Power-Outage-Investigation
by David Sun & Yijun Luo
Click me to see all visualizations
The Data used for this exlploratory analysis is here.
Introduction
This analysis works on a dataset pertaining to the major power outages witnessed across the US, from January 2000, to July 2016. Gathered and compiled by Sayanti Mukherjee and others in this article, the dataset includes information on the specific time of each outage, the causes related to outage, regional climate information, impact of outage, geographic and economic statistics of the affected state, regional land usage and population information.
One of the major objectives for analyzing power outages is to understand the underlying causes, identify attributes that facilitates the incident, and summarize an overal risk factor for each region. In this analysis, we took the lasting duration of each outage as the measure for impact severity, and centered our focus around the question, what are the major causes for the varying duration of outages? More specifically, What attributes tends to produce longer duration outages? Understanding this question is significant, as it could lead to future research on generating a holistic risk factor considering all attributes, and helping with outage prevention in real world scenarios.

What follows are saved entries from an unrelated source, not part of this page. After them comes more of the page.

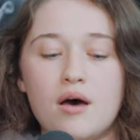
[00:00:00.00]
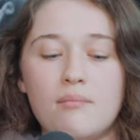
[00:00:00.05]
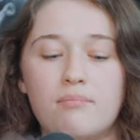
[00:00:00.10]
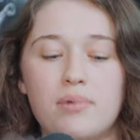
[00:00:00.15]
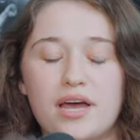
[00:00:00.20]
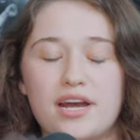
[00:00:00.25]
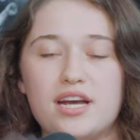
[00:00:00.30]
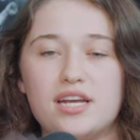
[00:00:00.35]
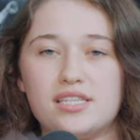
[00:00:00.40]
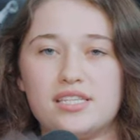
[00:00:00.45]

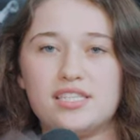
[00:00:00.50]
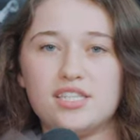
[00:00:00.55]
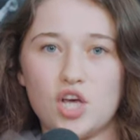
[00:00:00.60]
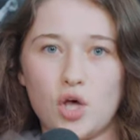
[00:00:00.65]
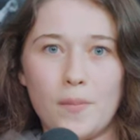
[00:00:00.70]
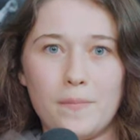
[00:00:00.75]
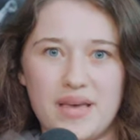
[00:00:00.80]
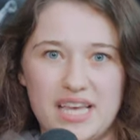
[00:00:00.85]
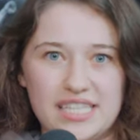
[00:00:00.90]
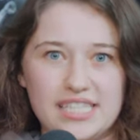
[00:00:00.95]
But it is
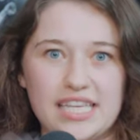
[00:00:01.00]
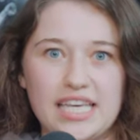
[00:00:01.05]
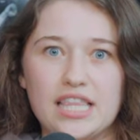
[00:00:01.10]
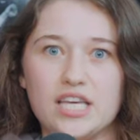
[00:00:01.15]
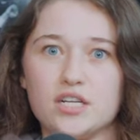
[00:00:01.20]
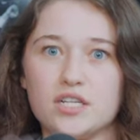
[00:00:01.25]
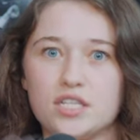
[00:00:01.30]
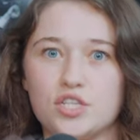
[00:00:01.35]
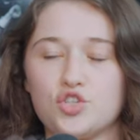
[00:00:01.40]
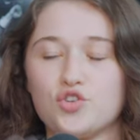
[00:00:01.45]
still busy.
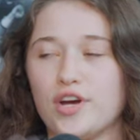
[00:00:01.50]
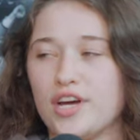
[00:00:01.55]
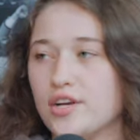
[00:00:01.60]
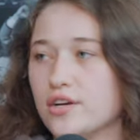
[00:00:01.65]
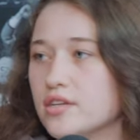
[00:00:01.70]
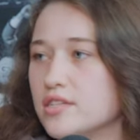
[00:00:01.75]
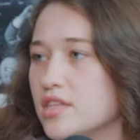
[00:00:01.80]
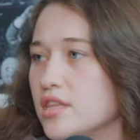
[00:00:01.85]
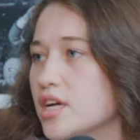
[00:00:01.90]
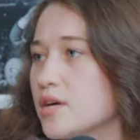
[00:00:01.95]
There's
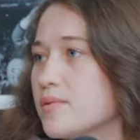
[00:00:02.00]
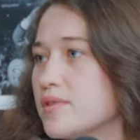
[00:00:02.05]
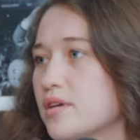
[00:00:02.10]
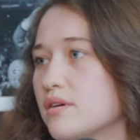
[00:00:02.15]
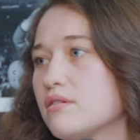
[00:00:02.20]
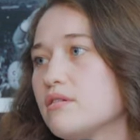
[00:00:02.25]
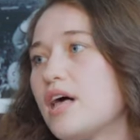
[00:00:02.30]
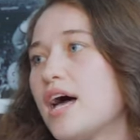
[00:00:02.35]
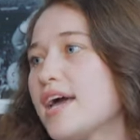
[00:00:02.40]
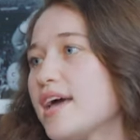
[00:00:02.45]
trainers in there with
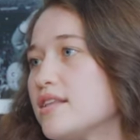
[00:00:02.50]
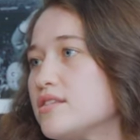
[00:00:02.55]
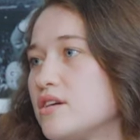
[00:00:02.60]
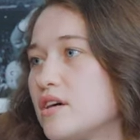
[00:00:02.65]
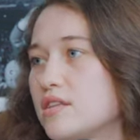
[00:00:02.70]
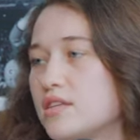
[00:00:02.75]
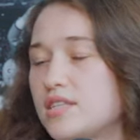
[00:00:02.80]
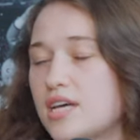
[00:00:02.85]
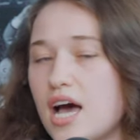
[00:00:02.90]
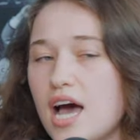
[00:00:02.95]
their clients
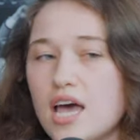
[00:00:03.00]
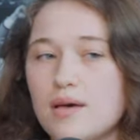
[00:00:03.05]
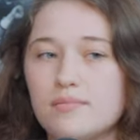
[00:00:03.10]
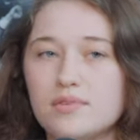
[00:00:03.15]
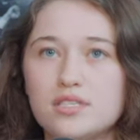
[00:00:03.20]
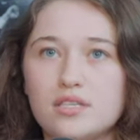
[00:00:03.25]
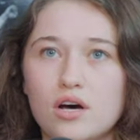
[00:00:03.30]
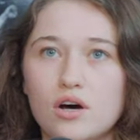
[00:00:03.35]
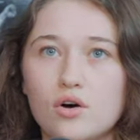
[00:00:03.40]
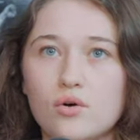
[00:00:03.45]
all the time.
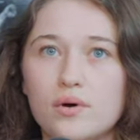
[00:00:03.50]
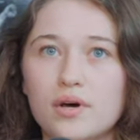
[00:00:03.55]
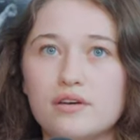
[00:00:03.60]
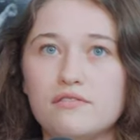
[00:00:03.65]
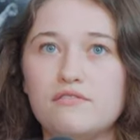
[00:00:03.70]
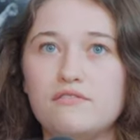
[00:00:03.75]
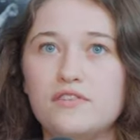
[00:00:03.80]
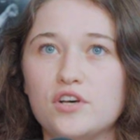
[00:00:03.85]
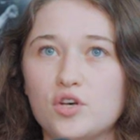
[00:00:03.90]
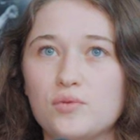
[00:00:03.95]
So
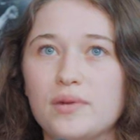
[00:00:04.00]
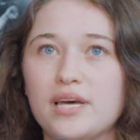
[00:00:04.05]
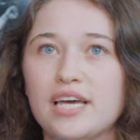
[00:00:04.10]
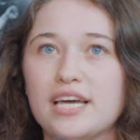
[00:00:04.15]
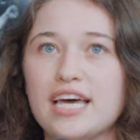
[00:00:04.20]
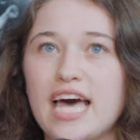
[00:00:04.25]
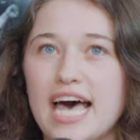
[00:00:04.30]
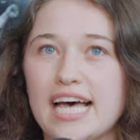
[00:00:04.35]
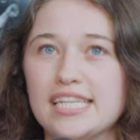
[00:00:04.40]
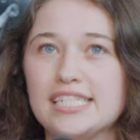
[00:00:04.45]

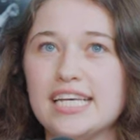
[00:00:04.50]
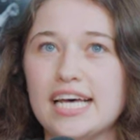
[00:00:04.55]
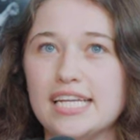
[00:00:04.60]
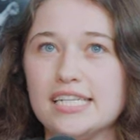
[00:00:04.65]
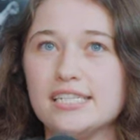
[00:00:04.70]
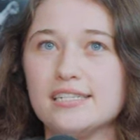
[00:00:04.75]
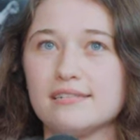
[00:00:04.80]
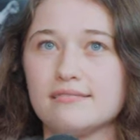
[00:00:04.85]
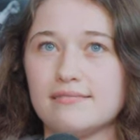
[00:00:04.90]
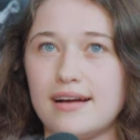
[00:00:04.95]
filming
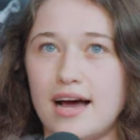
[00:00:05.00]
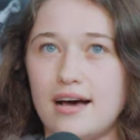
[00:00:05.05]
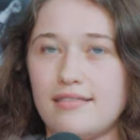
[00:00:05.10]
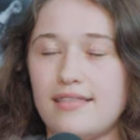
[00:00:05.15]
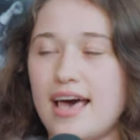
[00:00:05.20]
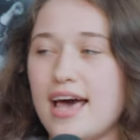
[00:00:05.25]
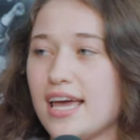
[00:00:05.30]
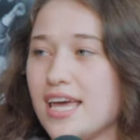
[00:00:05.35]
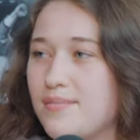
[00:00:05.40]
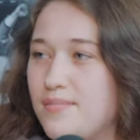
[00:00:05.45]
content around
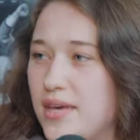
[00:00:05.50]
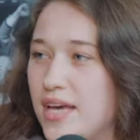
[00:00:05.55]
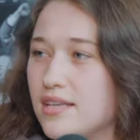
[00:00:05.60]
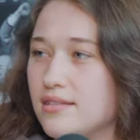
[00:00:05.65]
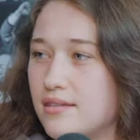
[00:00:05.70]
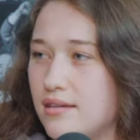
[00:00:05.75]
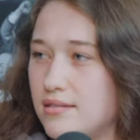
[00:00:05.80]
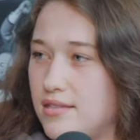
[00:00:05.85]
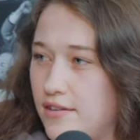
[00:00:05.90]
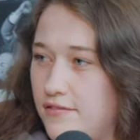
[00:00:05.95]
that can be a
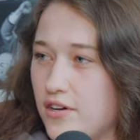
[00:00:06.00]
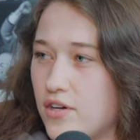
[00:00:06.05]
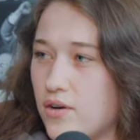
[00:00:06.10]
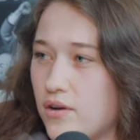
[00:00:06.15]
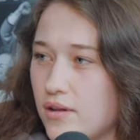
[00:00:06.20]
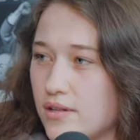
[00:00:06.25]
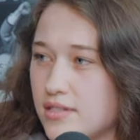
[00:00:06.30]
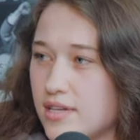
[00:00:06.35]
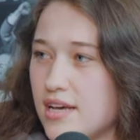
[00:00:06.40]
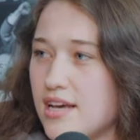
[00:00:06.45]
little
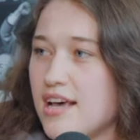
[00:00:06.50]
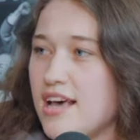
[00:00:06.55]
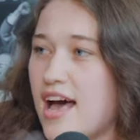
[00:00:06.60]
difficult.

There is a total of 1534 rows of data, each corresponding to a single observed power outage within the time frame in continental US. The major columns that are related to this investigation are:
- YEAR: year of which the power outage took place
- MONTH: month of which the power outage took place
- U.S._STATE: state of which the power outage occured
- NERC.REGION: the North American Electric Reliability Corporation (NERC) involved in this power outage
- CLIMATE.REGION: U.S. climate region of which the state belongs to
- ANOMALY.LEVEL: an indicator of the the warm and cold episodes brought by El Niño/La Niña
- CLIMATE.CATEGORY: “warm”, “normal”, “cold”, determined by ANOMALY.LEVEL
- OUTAGE.START.DATE and TIME: the exact time the power outage happened
- OUTAGE.RESTORATION.DATE and TIME: the exact time the power was rebooted
- CAUSE.CATEGORY: general category of the cause for the incident
- CAUSE.CATEGORY.DETAIL: detailed direct cause for the incident
- OUTAGE.DURATION: the number of minutes that the outage lasted
- DEMAND.LOSS.MW: the peak demand loss or total demand loss, measured in megawatts
- CUSTOMERS.AFFECTED: number of customers effected
Cleaning and EDA
Data Cleaning
After loading the data, few of the columns mentioned above caught our attention. There are missing values in the OUTAGE.RESTORATION.DATE, OUTAGE.RESTORATION.TIME, CAUSE.CATEGORY.DETAIL, OUTAGE.DURATION, DEMAND.LOSS.MW, and CUSTOMERS.AFFECTED columns. The missing values regarding restoration is likely due to a permanent shutdown or unknown reasons, so we could not arbitrarily impute values to replace them. The missingness in the cause category detail column is likely NMAR, explained in the analysis section below, and it isn’t necessary to replace null values, as most rows are identical to the CAUSE.CATEGORY column. The OUTAGE.DURATION, DEMAND.LOSS.MW, and CUSTOMERS.AFFECTED columns all contain NaN values and 0s, but we have determined that the 0s are valid and faithful data. OUTAGE.DURATION contains zeros as a direct result of subtracting the start time from the restoration time, so if the power was immediately restored, the duration could become 0 minutes. In both DEMAND.LOSS.MW and CUSTOMERS.AFFECTED, the zeros represent minimal amount of damage done during the outage, which indicates less than 1 megawatt of demand loss, and not significant amount of population affected.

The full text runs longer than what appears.